I am 7 years old and my parents have put me in a prison of my own. They set me down on my small bed in my small room in the center of our small house, they have taken away every toy and book and poster in my room, and they tell me I can’t leave.

“When people in the world do bad things, they are put in prison," my mother explains. "What you do has consequences. You always have the choice to do the right thing, or the wrong thing, and when a person shows that they aren’t responsible enough to make the right decision, they have the choice taken away from them.”

“What kind of choice is that?” Is all I can think to ask, but my mother narrows her eyes at me, shakes her head, and walks away.
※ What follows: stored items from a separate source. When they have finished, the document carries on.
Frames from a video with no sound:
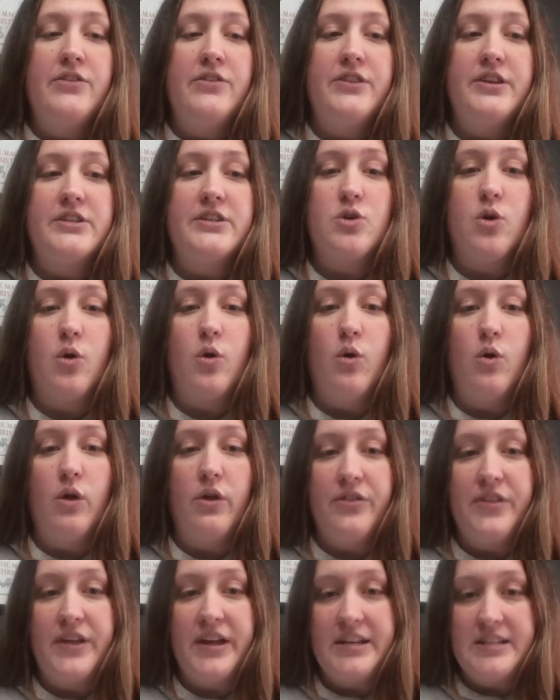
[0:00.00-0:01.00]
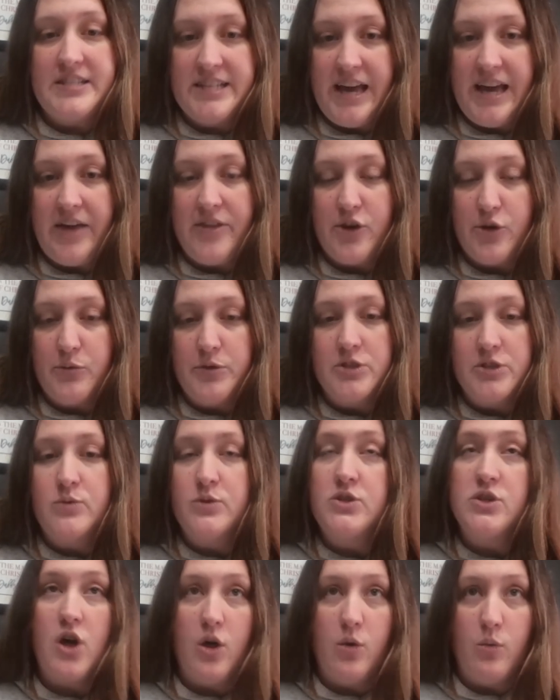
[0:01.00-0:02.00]
This whole thing together, which
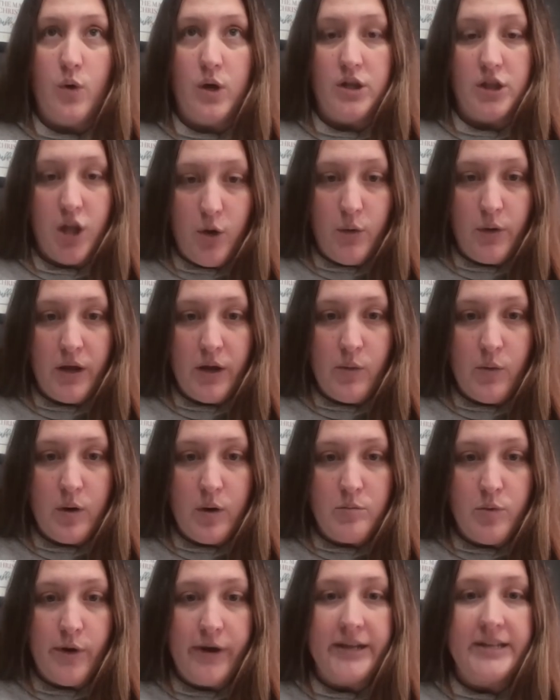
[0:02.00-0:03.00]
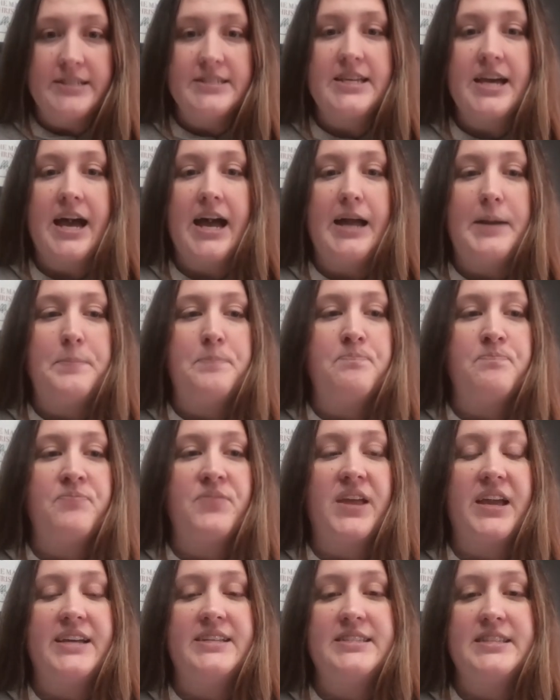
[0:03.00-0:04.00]
was all one loan at one point in time,
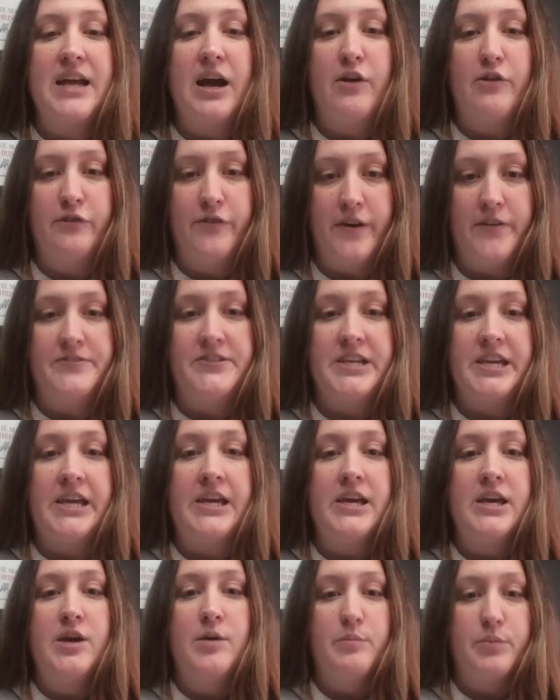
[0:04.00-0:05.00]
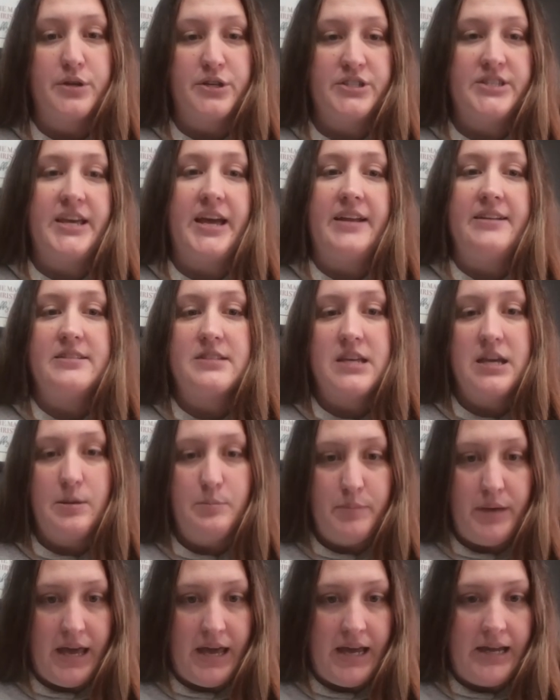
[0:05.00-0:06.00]
is now 50%
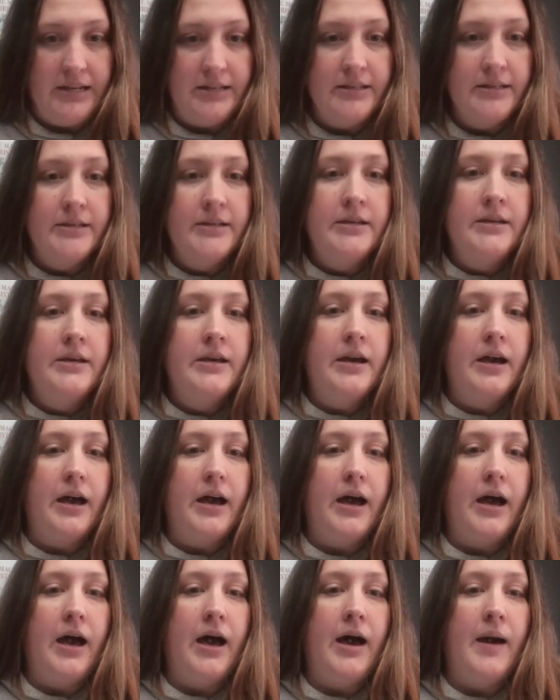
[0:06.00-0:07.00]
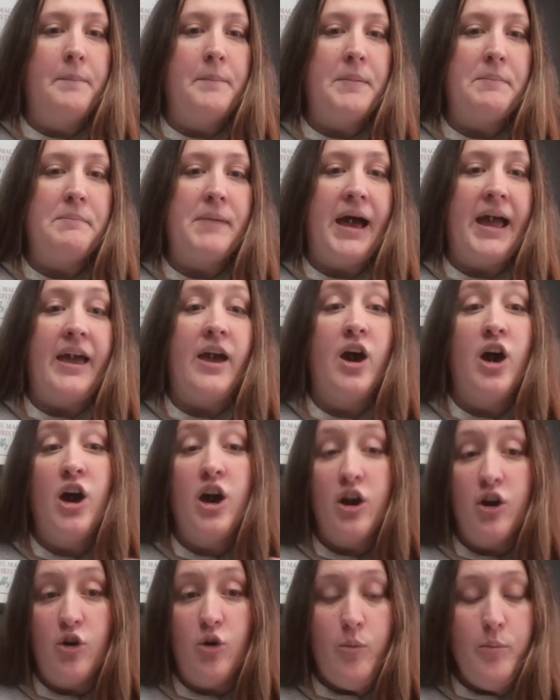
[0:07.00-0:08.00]
paid. I'm
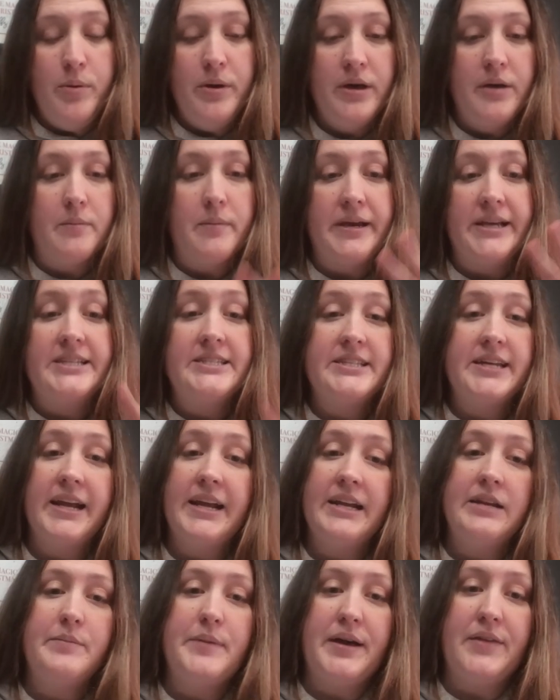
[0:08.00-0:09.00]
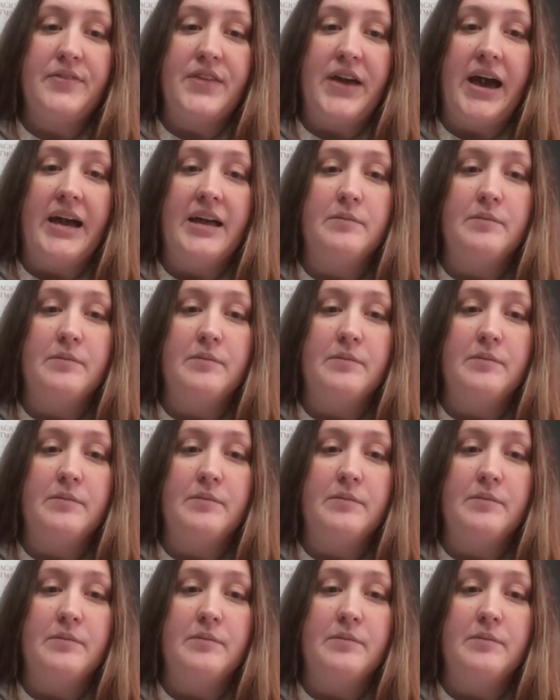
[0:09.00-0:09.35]
excited about that.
I spend the first hour in stubborn silence. I decide that I will remain steadfast and take my punishment with dignity. I am resolute. By the second hour, I am in pieces. I crack the door so that I can more effectively punish my parents with my crying and screaming. The door does not lock, but I don’t dare leave my room for fear of further punishment. The small crack in the door is as far as I push things. By hour three, I no longer care about vindication. I am crying instead for my brother and sister; for their company and attention, but my mother has instructed them to ignore me.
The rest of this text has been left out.